━━━ Data records ━━━

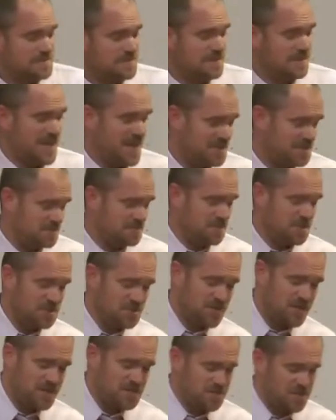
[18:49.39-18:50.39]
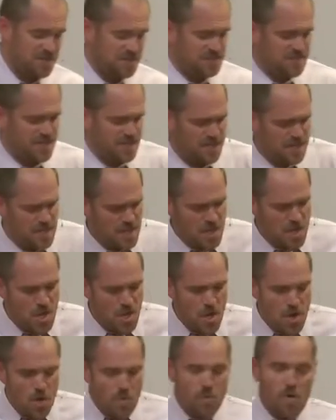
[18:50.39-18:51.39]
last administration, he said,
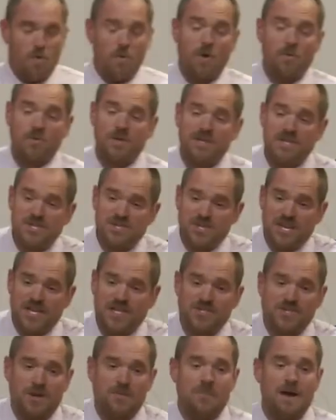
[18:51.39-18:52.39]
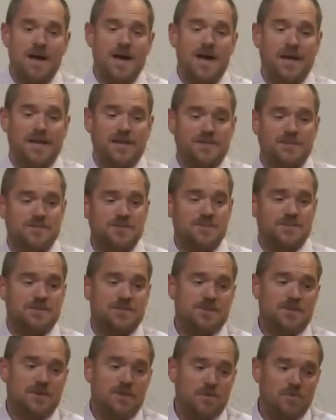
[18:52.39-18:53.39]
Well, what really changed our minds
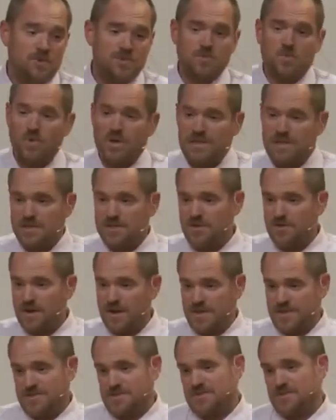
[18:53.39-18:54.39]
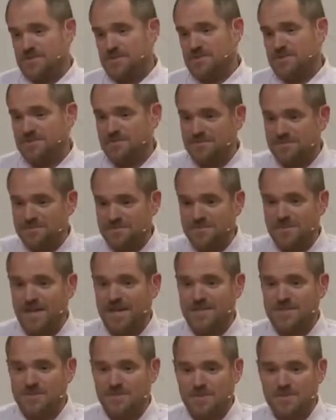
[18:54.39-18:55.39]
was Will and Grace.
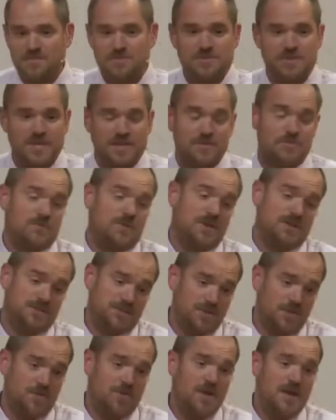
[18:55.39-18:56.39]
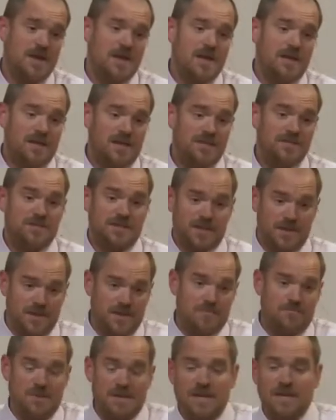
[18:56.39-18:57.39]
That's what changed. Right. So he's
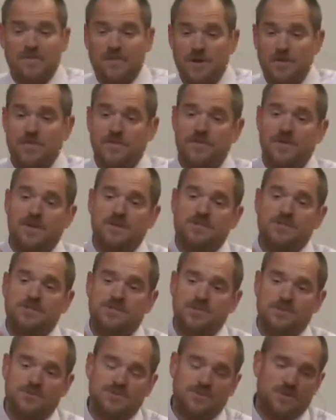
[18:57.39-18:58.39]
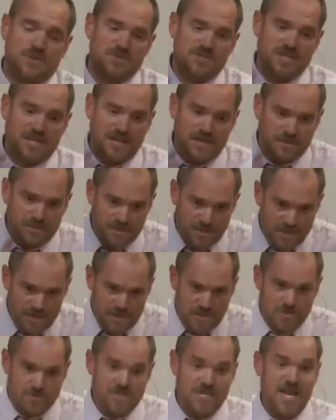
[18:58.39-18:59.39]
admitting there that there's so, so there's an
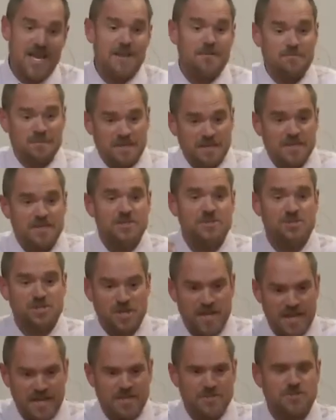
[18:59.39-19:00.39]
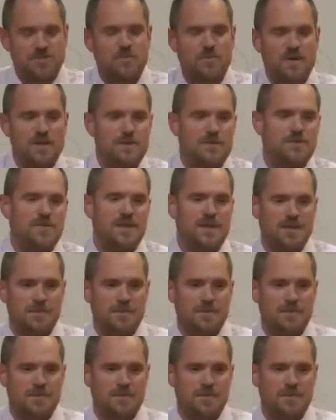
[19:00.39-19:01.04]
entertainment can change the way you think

━━━
━━━ Data records ━━━

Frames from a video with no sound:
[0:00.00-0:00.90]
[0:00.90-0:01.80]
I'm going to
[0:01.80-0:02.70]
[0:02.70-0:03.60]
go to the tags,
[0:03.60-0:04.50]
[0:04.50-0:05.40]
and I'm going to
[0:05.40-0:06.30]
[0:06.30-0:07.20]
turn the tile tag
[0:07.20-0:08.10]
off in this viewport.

━━━

◆ **Task description**: Starting at the line above with "[18:49.39-18:50.39]", output every line exactly up to and including the line with "[18:57.39-18:58.39]", but none of the pictures.

◆ **Task response**:
[18:49.39-18:50.39]
[18:50.39-18:51.39]
last administration, he said,
[18:51.39-18:52.39]
[18:52.39-18:53.39]
Well, what really changed our minds
[18:53.39-18:54.39]
[18:54.39-18:55.39]
was Will and Grace.
[18:55.39-18:56.39]
[18:56.39-18:57.39]
That's what changed. Right. So he's
[18:57.39-18:58.39]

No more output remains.